The problem is a linear programming optimization problem. The goal is to maximize profit by determining the optimal number of acres to allocate to growing ylang ylang and vanilla, given certain constraints.

### Variables
- Let \(Y\) be the number of acres allocated to ylang ylang.
- Let \(V\) be the number of acres allocated to vanilla.

### Objective Function
The profit per acre of ylang ylang is $150, and the profit per acre of vanilla is $100. The objective is to maximize the total profit \(P\), which can be represented as:
\[P = 150Y + 100V\]

### Constraints
1. **Total Acres**: The producer has 100 acres available.
\[Y + V \leq 100\]

2. **Minimum Ylang Ylang**: The producer must grow at least 10 acres of ylang ylang.
\[Y \geq 10\]

3. **Minimum Vanilla**: The producer must grow at least 20 acres of vanilla.
\[V \geq 20\]

4. **Ylang Ylang vs.

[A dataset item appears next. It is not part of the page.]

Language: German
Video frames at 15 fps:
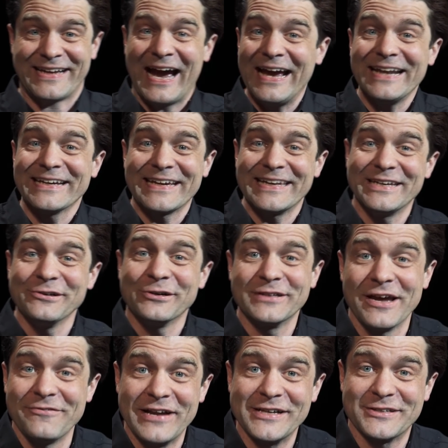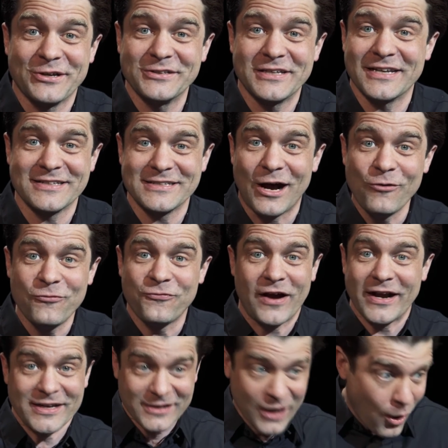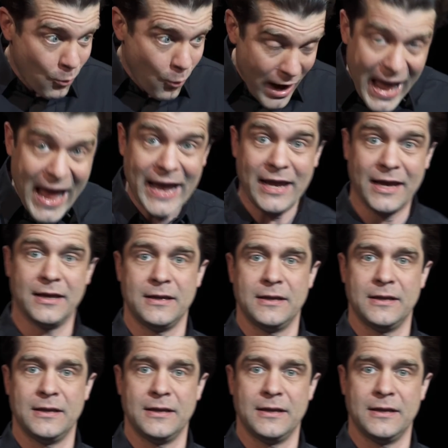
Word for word: Keine Regierung der Welt könnte das auffangen. No way!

Vanilla**: The producer can grow at most twice the amount of ylang ylang as vanilla.
\[Y \leq 2V\]

5. **Non-Negativity**: Acres cannot be negative, but given the minimum requirements, this is implicitly satisfied.

## Gurobi Code

To solve this problem using Gurobi in Python, we can use the following code:

```python
import gurobi

def solve_optimization_problem():
    # Create a new model
    model = gurobi.Model()

    # Define variables
    Y = model.addVar(lb=0, name="Ylang_Ylang")
    V = model.addVar(lb=0, name="Vanilla")

    # Set bounds based on problem description
    Y.lb = 10  # At least 10 acres of ylang ylang
    V.lb = 20  # At least 20 acres of vanilla

    # Objective function: Maximize profit
    model.setObjective(150 * Y + 100 * V, gurobi.GRB.MAXIMIZE)

    # Constraints
    model.addConstr(Y + V <= 100, name="Total_Acres")  # Total acres constraint
    model.addConstr(Y <= 2 * V, name="Ylang_Ylang_vs_Vanilla")  # Ylang ylang vs. vanilla constraint

    # Solve the model
    model.optimize()

    # Check if the model is optimized
    if model.status == gurobi.GRB.OPTIMAL:
        print(f"Optimal acres of Ylang Ylang: {Y.varValue}")
        print(f"Optimal acres of Vanilla: {V.varValue}")
        print(f"Maximum profit: ${model.objVal:.2f}")
    else:
        print("The model is infeasible.")

solve_optimization_problem()
```

This code defines the optimization problem using Gurobi's Python interface, solves it, and prints out the optimal acres for each crop and the maximum achievable profit. If the problem is infeasible, it will indicate that instead.